Coordinates: The Wooded Area is a neighborhood within the community of Point Loma, San Diego, California. It encompasses the hilltop area south of Talbot Street on both sides of Catalina Boulevard; the area west of Catalina is also referred to as the College Area. The Wooded Area borders Naval Base Point Loma to the south, La Playa to the east, Roseville-Fleetridge to the north, and Sunset Cliffs and Point Loma Nazarene University to the west. The boundaries of the neighborhood are not universally agreed upon, with different maps showing different borders.
The Wooded Area gains its name from the large number of Eucalyptus, evergreen, and other trees in the neighborhood.

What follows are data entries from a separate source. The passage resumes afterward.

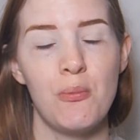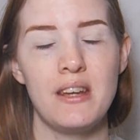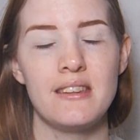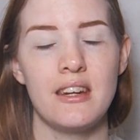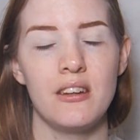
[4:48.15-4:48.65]
my
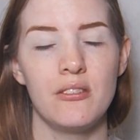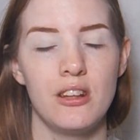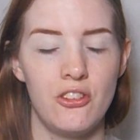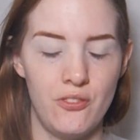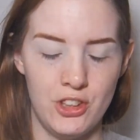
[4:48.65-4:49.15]
sight
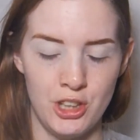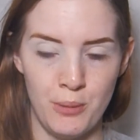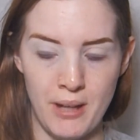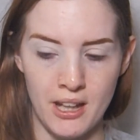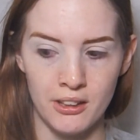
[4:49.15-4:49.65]
is officially
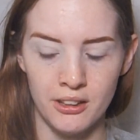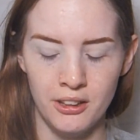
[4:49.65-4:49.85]
back.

The mature vegetation, along with large lot sizes and lack of sidewalks, contribute to a semi-rural feel. The community is almost entirely residential, except for a small retail center at the corner of Catalina and Talbot streets, and Point Loma Nazarene University at the western edge of the community. Home prices in the area are relatively high and the neighborhood includes several striking mansions, including those built by Reuben H. Fleet, Robert O. Peterson, and Alfred and Marion Robinson.
When Richard Henry Dana, Jr. visited San Diego in the 1830s, he described this part of Point Loma as "a well-wooded headland," where he and the other sailors gathered firewood and hunted rabbits. But the trees and brush were largely cut down for use in the growing town of San Diego, and by 1900 when Katherine Tingley created her Theosophical community Lomaland on the western side of what is now the Wooded Area, the area was completely devoid of trees and shrubs. One of Tingley's supporters described the barren slopes as "this God-forsaken spot." Tingley and her Lomaland community planted numerous orchards and trees throughout the area, particularly eucalyptus and avocado, and are generally credited with creating the "wooded" feel that the area enjoys today.
The Wooded Area was once home to Rosecroft Begonia Gardens, a several-acre begonia garden which was a tourist attraction for several decades. Rosecroft Begonia Gardens closed in the 1960s and was replaced by homes in the 1970s, but a historic stone wall and a street name commemorate the site. The gardens were originally part of the grounds of the 1912 estate "Rosecroft," which still stands and is listed on the National Register of Historic Places.